**About this task**
What is needed is an exact copy of the records, with the images left out.
++++ Input records
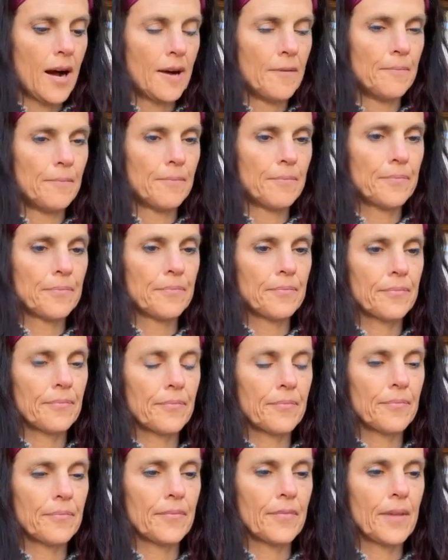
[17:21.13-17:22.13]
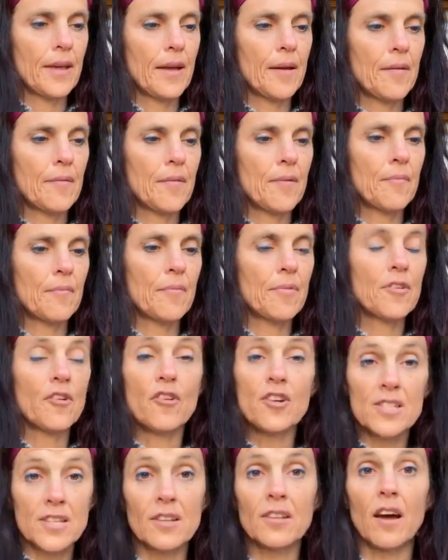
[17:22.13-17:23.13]

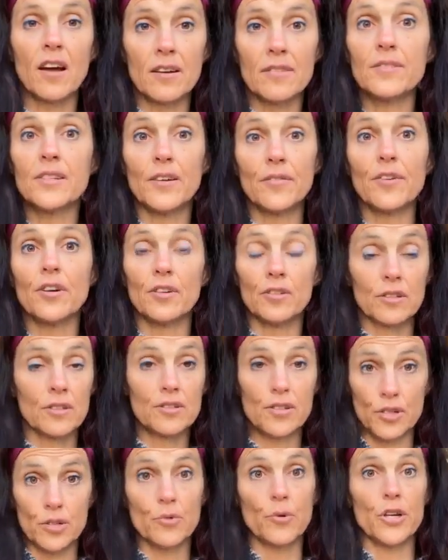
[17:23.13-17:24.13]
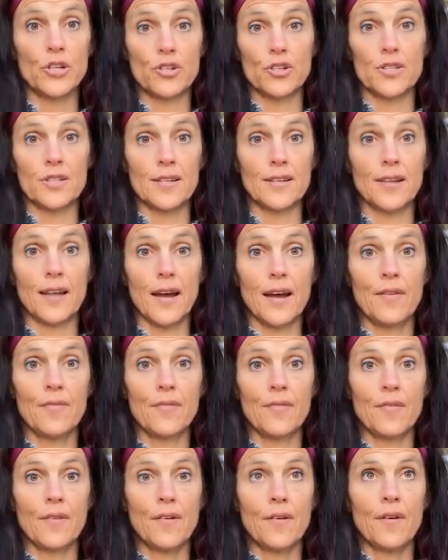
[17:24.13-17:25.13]
There is a lot of difficult situations in
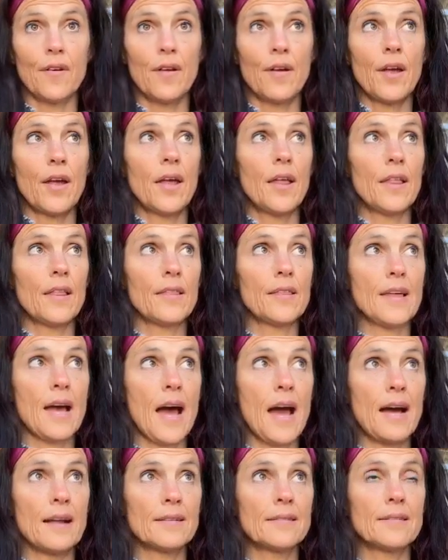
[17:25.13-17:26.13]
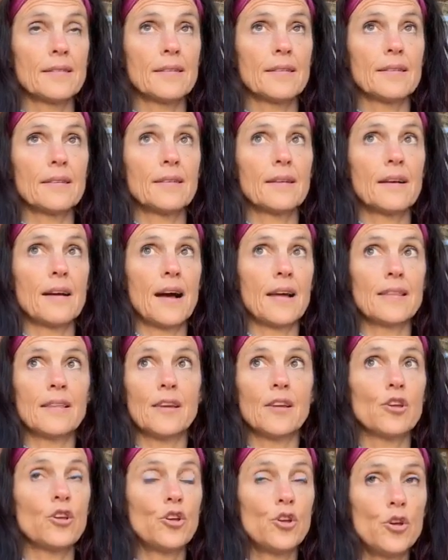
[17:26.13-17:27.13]
life that
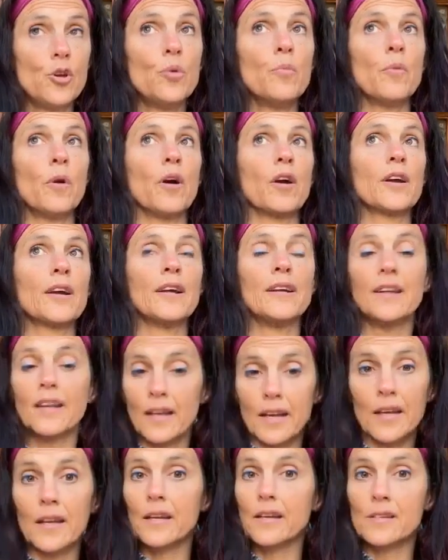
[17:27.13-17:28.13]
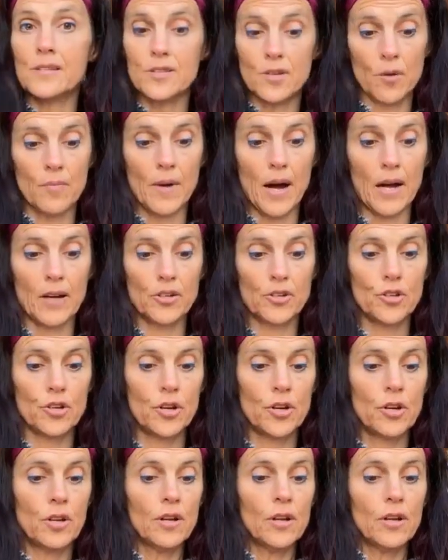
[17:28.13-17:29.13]
I think humor can ease so
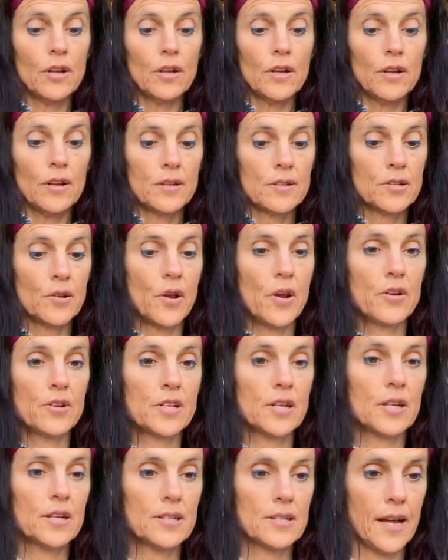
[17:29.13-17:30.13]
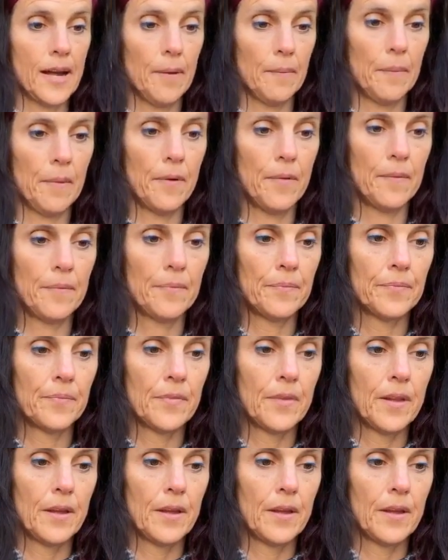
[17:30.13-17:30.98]
much. So here's an example.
++++++++
**Answer to the exercise**
[17:21.13-17:22.13]
[17:22.13-17:23.13]

[17:23.13-17:24.13]
[17:24.13-17:25.13]
There is a lot of difficult situations in
[17:25.13-17:26.13]
[17:26.13-17:27.13]
life that
[17:27.13-17:28.13]
[17:28.13-17:29.13]
I think humor can ease so
[17:29.13-17:30.13]
[17:30.13-17:30.98]
much. So here's an example.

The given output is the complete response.